Cet exemple pendant mon baccalauréat amène à l’esprit un autre aspect de ma paresse. Ma définition ci-haut n’est pas complète, parce qu’il est fort possible d’être paresseux, et néanmoins réussir à atteindre un but quelconque. Dans certain cours, je ne faisais pas mes devoirs, mais j’étais quand même capable d’obtenir des bonnes notes. Peut-être diriez-vous que les devoirs n’étaient pas nécessaires. Néanmoins, je ne savais pas ceci d’avance. J’ai joué à la roulette, et j’ai gagné, mais ce ne fut que la chance. Dans ce cas aussi, j’étais paresseux, parce que c’était moi choix de ne pas faire mes devoirs. Ici, par contre, je suis dans la situation privilégiée de savoir exactement comment mes processus mentaux se déroulaient.

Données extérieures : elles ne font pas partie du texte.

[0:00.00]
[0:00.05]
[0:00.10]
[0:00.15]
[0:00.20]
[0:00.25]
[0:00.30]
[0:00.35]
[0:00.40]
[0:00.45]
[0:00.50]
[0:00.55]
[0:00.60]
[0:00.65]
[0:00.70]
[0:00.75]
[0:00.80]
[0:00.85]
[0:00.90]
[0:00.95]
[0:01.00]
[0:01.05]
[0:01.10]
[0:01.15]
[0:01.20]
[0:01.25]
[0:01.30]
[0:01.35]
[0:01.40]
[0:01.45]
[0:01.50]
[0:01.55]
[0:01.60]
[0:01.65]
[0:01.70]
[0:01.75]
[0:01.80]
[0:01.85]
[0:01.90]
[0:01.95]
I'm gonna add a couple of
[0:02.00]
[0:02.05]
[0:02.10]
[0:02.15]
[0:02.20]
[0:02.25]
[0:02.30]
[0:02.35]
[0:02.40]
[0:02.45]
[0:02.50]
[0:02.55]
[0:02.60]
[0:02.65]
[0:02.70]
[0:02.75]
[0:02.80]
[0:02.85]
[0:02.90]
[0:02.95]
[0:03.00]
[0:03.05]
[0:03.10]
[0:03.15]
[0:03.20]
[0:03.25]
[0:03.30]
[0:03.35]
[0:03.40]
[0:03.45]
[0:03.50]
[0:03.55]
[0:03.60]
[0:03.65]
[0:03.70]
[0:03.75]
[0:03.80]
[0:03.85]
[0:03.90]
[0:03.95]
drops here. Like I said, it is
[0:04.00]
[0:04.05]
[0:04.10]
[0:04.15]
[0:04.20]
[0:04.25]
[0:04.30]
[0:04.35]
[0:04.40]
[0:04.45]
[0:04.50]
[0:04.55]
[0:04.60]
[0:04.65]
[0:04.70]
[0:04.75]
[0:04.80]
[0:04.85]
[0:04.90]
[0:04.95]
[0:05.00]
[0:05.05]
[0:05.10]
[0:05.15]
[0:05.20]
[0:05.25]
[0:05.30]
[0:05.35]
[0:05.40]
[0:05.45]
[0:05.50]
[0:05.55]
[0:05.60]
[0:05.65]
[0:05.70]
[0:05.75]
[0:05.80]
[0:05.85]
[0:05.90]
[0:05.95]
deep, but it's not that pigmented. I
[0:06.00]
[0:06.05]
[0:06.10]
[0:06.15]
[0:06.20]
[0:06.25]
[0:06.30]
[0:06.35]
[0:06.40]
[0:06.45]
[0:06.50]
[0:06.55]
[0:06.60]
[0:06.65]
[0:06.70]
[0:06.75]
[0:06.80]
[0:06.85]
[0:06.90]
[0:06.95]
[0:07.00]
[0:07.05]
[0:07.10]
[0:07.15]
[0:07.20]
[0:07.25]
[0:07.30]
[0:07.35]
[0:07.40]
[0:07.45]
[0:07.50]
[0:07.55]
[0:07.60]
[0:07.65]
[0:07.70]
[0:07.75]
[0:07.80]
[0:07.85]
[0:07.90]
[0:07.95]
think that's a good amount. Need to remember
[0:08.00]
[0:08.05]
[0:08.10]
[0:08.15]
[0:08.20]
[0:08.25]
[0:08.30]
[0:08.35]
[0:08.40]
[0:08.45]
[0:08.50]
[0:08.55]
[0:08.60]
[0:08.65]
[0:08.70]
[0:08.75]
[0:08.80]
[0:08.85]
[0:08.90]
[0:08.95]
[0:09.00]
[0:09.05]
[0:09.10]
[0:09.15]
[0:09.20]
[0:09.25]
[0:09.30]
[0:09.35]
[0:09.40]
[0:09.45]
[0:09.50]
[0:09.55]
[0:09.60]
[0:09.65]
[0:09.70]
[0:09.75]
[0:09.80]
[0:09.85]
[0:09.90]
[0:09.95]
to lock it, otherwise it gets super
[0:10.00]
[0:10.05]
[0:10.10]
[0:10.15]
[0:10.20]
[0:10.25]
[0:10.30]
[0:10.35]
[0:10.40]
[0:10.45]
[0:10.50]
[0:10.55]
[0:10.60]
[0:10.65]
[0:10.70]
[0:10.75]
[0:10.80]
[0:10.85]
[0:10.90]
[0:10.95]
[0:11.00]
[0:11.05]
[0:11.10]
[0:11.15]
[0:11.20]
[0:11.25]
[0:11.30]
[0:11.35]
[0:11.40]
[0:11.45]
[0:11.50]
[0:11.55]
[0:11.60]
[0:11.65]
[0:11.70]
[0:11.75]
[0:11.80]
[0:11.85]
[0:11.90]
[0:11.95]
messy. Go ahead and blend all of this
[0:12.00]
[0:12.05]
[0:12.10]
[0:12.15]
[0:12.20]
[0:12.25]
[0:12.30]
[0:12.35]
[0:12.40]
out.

En plus, c’est probablement le cas que quand nous sommes très intimes avec quelqu’un d’autre, nous pouvons savoir quand cette personne est paresseuse. Prenons le cas d’un parent et d’un enfant. Le parent pourrait avoir une idée à savoir si l’enfant est affairé dans ses études, ou bien si l’enfant ne fait que batifoler. Je serais néanmoins réticent, si j’étais le parent, à étiqueter l’enfant comme paresseux, même si j’étais justifié. La même chose peut se produire entre des partenaires romantiques, mais je serais toujours réticent à utiliser cette étiquette. Je ne crois pas que cette étiquette soit utile si ce que vous voulez faire est de motiver la personne étiquetée ainsi à faire de son mieux.
Je vois donc toujours une place pour cette étiquette, mais principalement comme une étiquette que l’on applique sur soi-même, dans des circonstances spécifiques. Je ne l’utiliserais pas pour quelqu’un d’autre. Dans un cas où je voudrais parler d’autres personnes, j’ai de la difficulté à trouver une situation dans laquelle cette étiquette serait meilleure pour exprimer ce qui s’est passé que l’utilisation de termes qui ne suggère pas un jugement de valeur.